▶ [Input for this task]

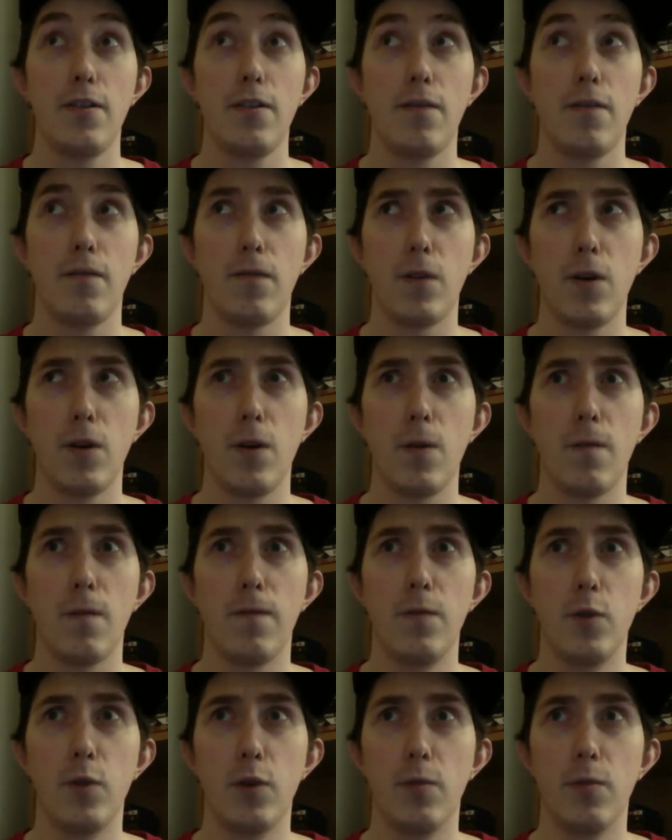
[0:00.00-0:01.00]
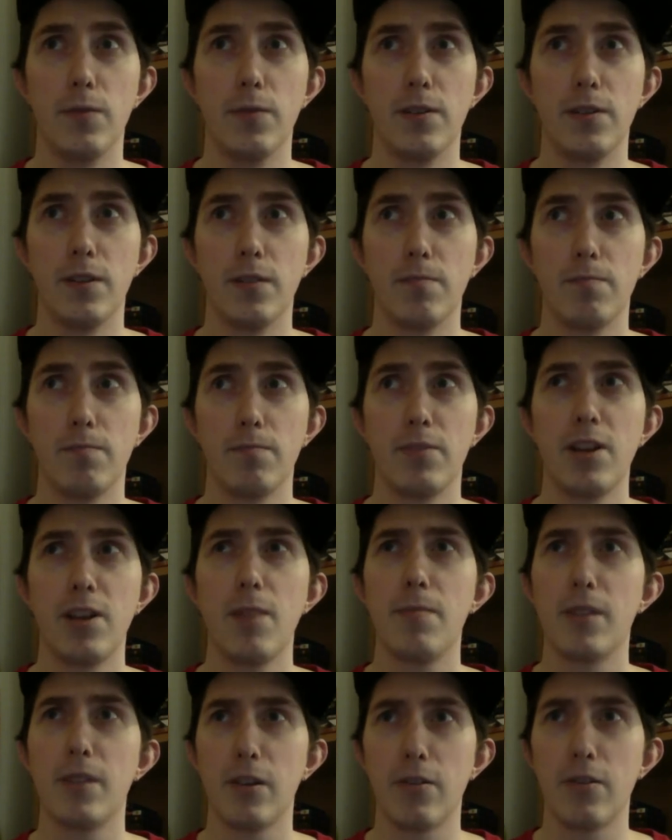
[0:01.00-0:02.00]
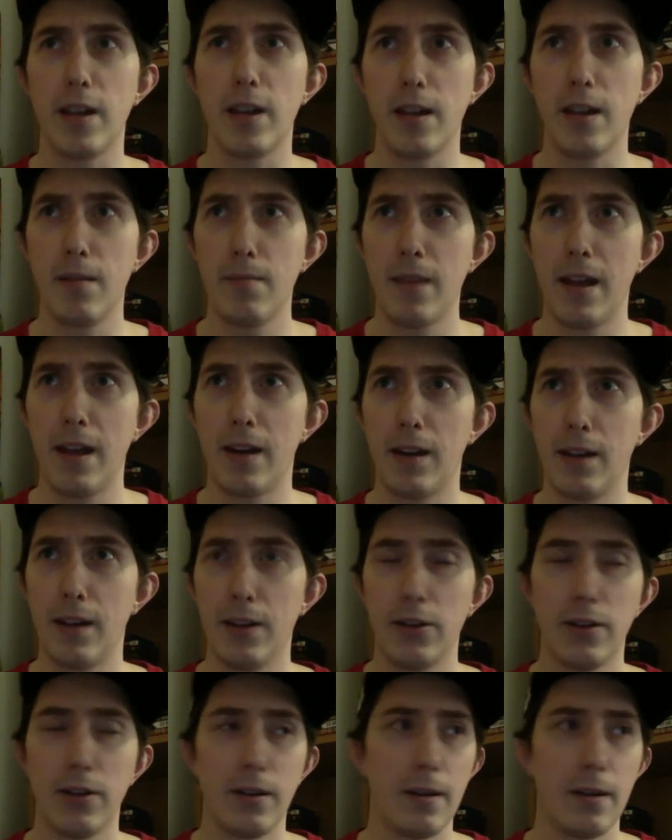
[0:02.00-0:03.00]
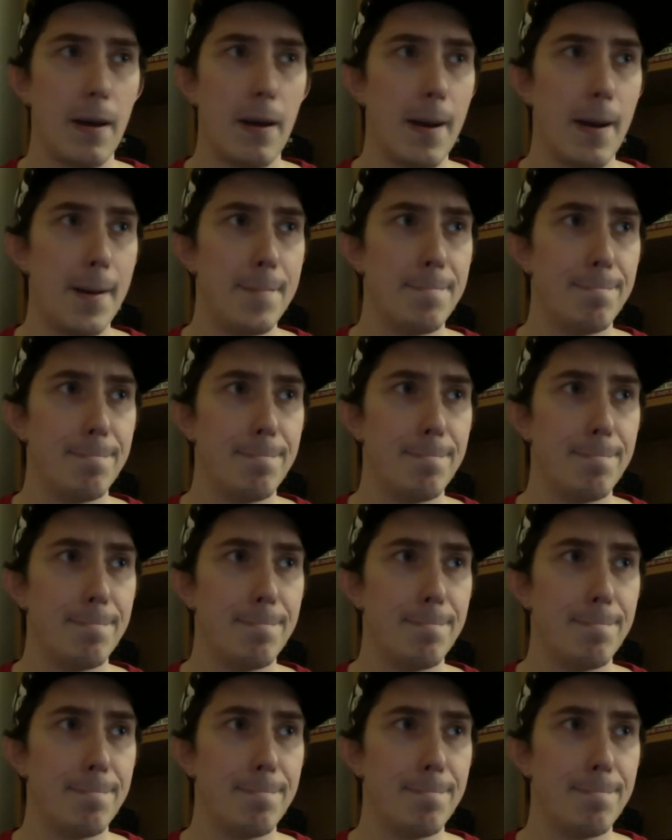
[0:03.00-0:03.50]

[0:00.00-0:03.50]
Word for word: for all the films to some degree, at least. Um,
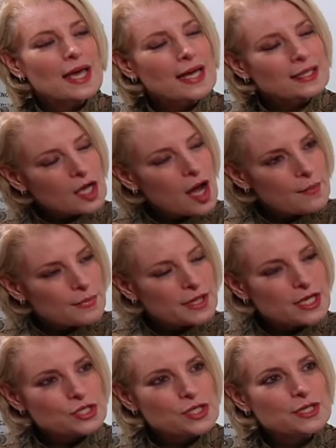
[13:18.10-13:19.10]
And
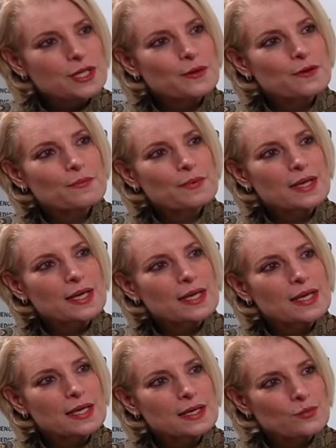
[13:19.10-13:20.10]
combination
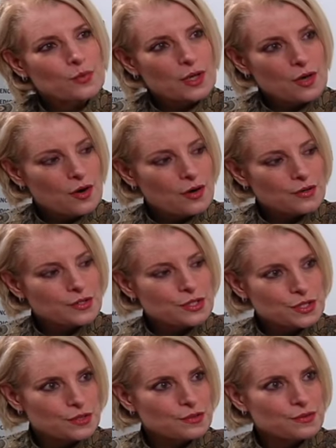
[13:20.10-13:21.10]
therapy in regards
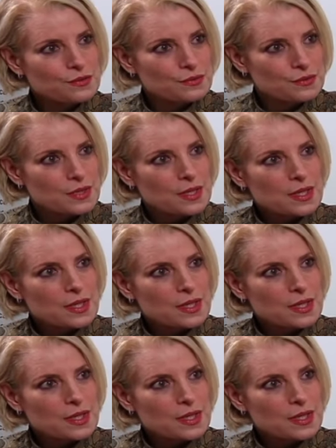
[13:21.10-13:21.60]
to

▶ [Directions for this task]
If an entry contains an image, please omit that image and print everything else verbatim.

▶ [Answer to this task]
[0:00.00-0:01.00]
[0:01.00-0:02.00]
[0:02.00-0:03.00]
[0:03.00-0:03.50]

[0:00.00-0:03.50]
Word for word: for all the films to some degree, at least. Um,
[13:18.10-13:19.10]
And
[13:19.10-13:20.10]
combination
[13:20.10-13:21.10]
therapy in regards
[13:21.10-13:21.60]
to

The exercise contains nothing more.